Solution For Maximum Product Of The Length Of Two Palindromic Substrings
Problem Statement:
Given a string s, find two palindromic substrings that are non-overlapping and the product of their lengths is maximum. Return the maximum product.
Constraints:
1 <= s.length <= 10^5
s consists of lowercase English letters only.
Solution:
In this problem, we are looking for two longest palindromic substrings that are non-overlapping.
The first step is to find all the palindromic substrings in the given string. We can use dynamic programming to achieve this. The idea is to maintain a 2D boolean array pal[i][j] which will be true if the substring s[i…j] is a palindrome.
Next, we will find two non-overlapping palindromic substrings and calculate their product of length. We can do this by iterating through all the palindromic substrings and finding two that are non-overlapping and have the maximum product.

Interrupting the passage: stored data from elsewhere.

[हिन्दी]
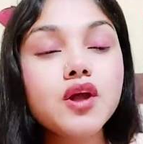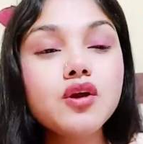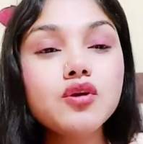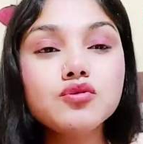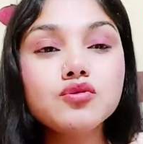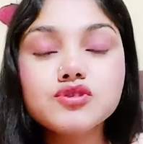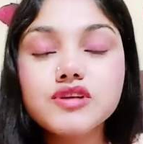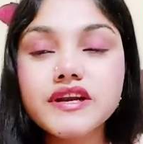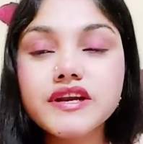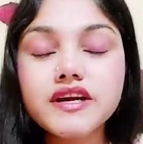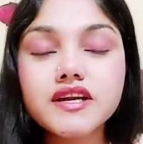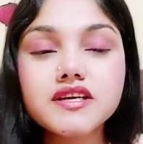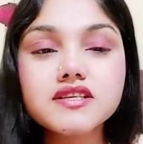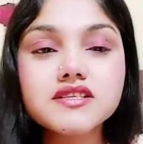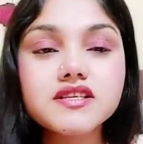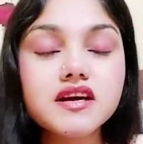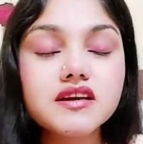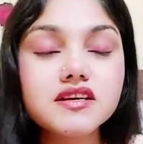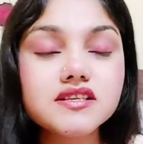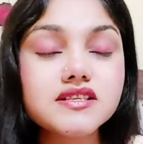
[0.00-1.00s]
कुछ
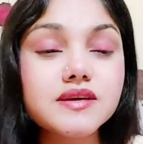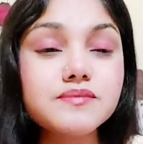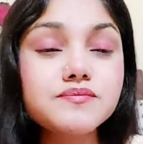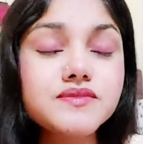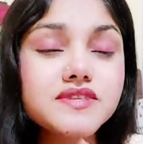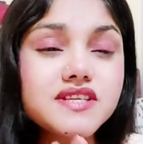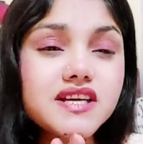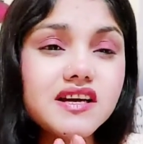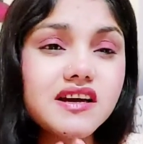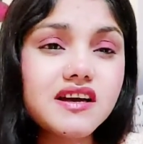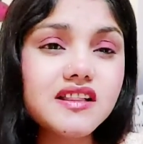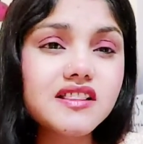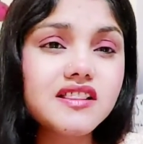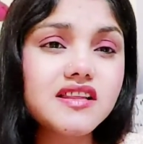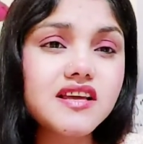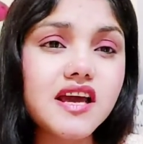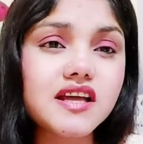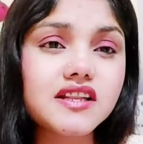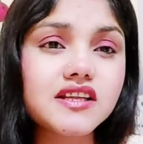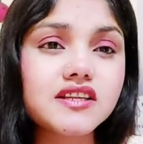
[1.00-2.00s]
लेडीज़ की सबसे
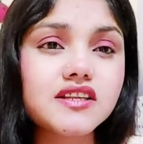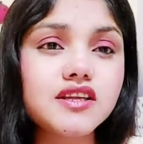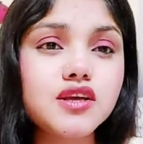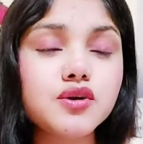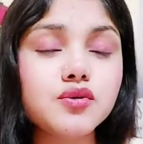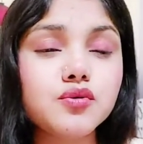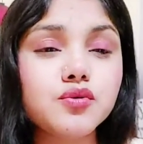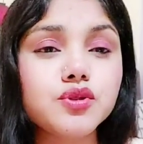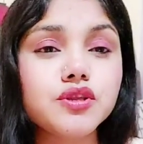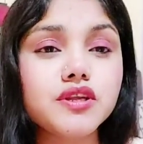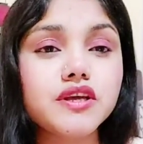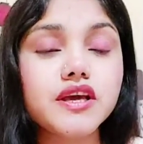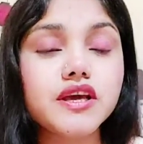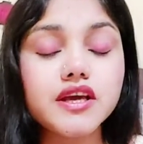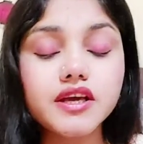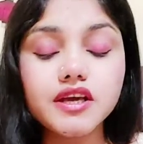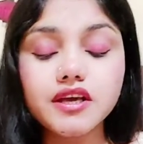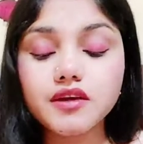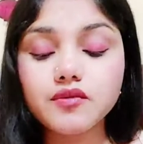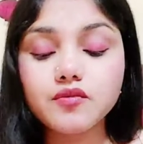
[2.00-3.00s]
गंदी आदत ये होती है
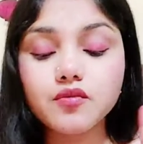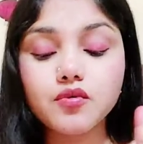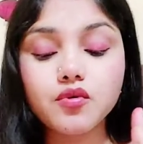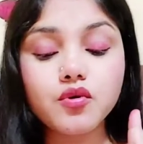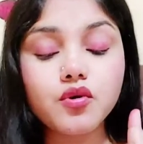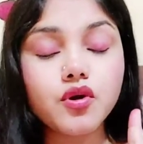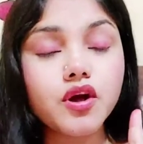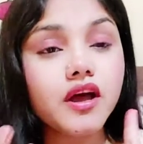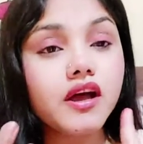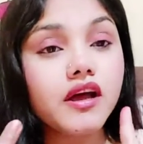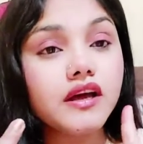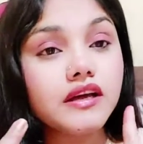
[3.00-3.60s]
कि वो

Let’s discuss the implementation.
- Step 1: Finding all the palindromic substrings
We can use dynamic programming to maintain a 2D boolean array pal[i][j]. We can apply the following recurrence relation to fill up the array:
pal[i][j] = s[i] == s[j] and pal[i + 1][j – 1].
We start with substrings of length 1 and 2. For every substring of length i, we calculate the boolean values for all substrings of length i+1.

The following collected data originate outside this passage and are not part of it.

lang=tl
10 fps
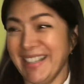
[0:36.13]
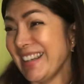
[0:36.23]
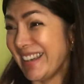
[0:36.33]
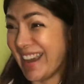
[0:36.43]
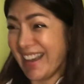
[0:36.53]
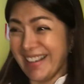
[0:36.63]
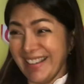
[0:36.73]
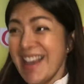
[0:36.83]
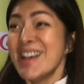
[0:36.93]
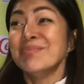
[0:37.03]
Kaya
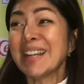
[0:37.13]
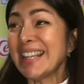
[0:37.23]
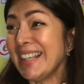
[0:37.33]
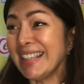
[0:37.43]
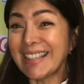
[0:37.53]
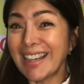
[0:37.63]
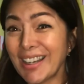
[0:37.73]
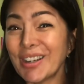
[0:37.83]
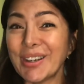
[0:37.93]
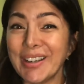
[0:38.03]
magaling
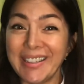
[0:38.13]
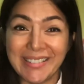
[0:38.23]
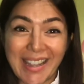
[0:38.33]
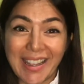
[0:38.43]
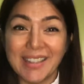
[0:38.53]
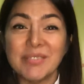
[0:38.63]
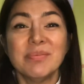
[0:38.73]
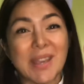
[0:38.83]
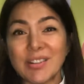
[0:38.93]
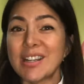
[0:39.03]
ka or hindi,
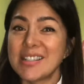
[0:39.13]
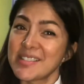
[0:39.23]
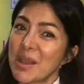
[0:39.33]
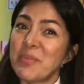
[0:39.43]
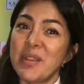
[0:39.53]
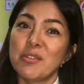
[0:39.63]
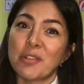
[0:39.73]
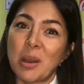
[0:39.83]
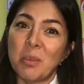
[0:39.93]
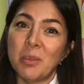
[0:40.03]
meron kang something
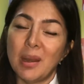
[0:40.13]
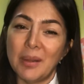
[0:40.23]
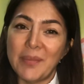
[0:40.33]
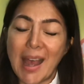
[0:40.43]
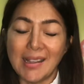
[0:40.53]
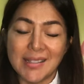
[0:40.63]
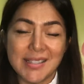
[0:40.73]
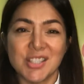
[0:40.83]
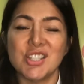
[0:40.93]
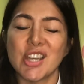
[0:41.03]
from um, the Alice
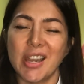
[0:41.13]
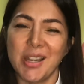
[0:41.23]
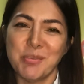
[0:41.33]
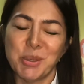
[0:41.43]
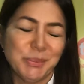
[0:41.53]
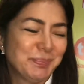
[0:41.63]
Dixon Charity Ball.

The time complexity of this step is O(n^2) and the space complexity is O(n^2).
- Step 2: Finding two non-overlapping palindromic substrings with maximum product
We can use two nested loops to iterate through all the palindromic substrings and find two that are non-overlapping and have the maximum product of length.
The time complexity of this step is O(n^3) and the space complexity is O(1).
Overall, the time complexity of the solution is O(n^3) and the space complexity is O(n^2) which can be improved but is optimal for palindromic substring problems.
Code:
“`
class Solution {
public:
int maxProduct(string s) {
int n = s.size();
vector
// Step 1: Finding all the palindromic substrings
for(int i=0; i<n; i++){
pal[i][i] = true;
}
for(int i=0; i<n-1; i++){
if(s[i] == s[i+1]){
pal[i][i+1] = true;
}
}
for(int i=n-3; i>=0; i--){
for(int j=i+2; j<n; j++){
if(s[i] == s[j] && pal[i+1][j-1]){
pal[i][j] = true;
}
}
}
// Step 2: Finding two non-overlapping palindromic substrings with maximum product
int ans = 0;
for(int i=0; i<n; i++){
for(int j=i+1; j<n; j++){
if(pal[i][j]){
for(int k=j+1; k<n; k++){
for(int l=k+1; l<n; l++){
if(pal[k][l]){
if((l-k+1)*(j-i+1) > ans && check(i, j, k, l)){
ans = (l-k+1)*(j-i+1);
}
}
}
}
}
}
}
return ans;
}
bool check(int i, int j, int k, int l){
if(i >= k && j <= l){
return false;
}
if(k >= i && l <= j){
return false;
}
return true;
}
};
“`
In this code, the function “check” checks if two palindromic substrings overlap. This is necessary because we only want to consider non-overlapping palindromic substrings.
Sample Input and Output:
Input: s = “ababa”
Output: 9
Explanation: The two palindromic substrings are “aba” and “aba”.
Input: s = “abb”
Output: 1
Explanation: The only palindromic substring is “bb”.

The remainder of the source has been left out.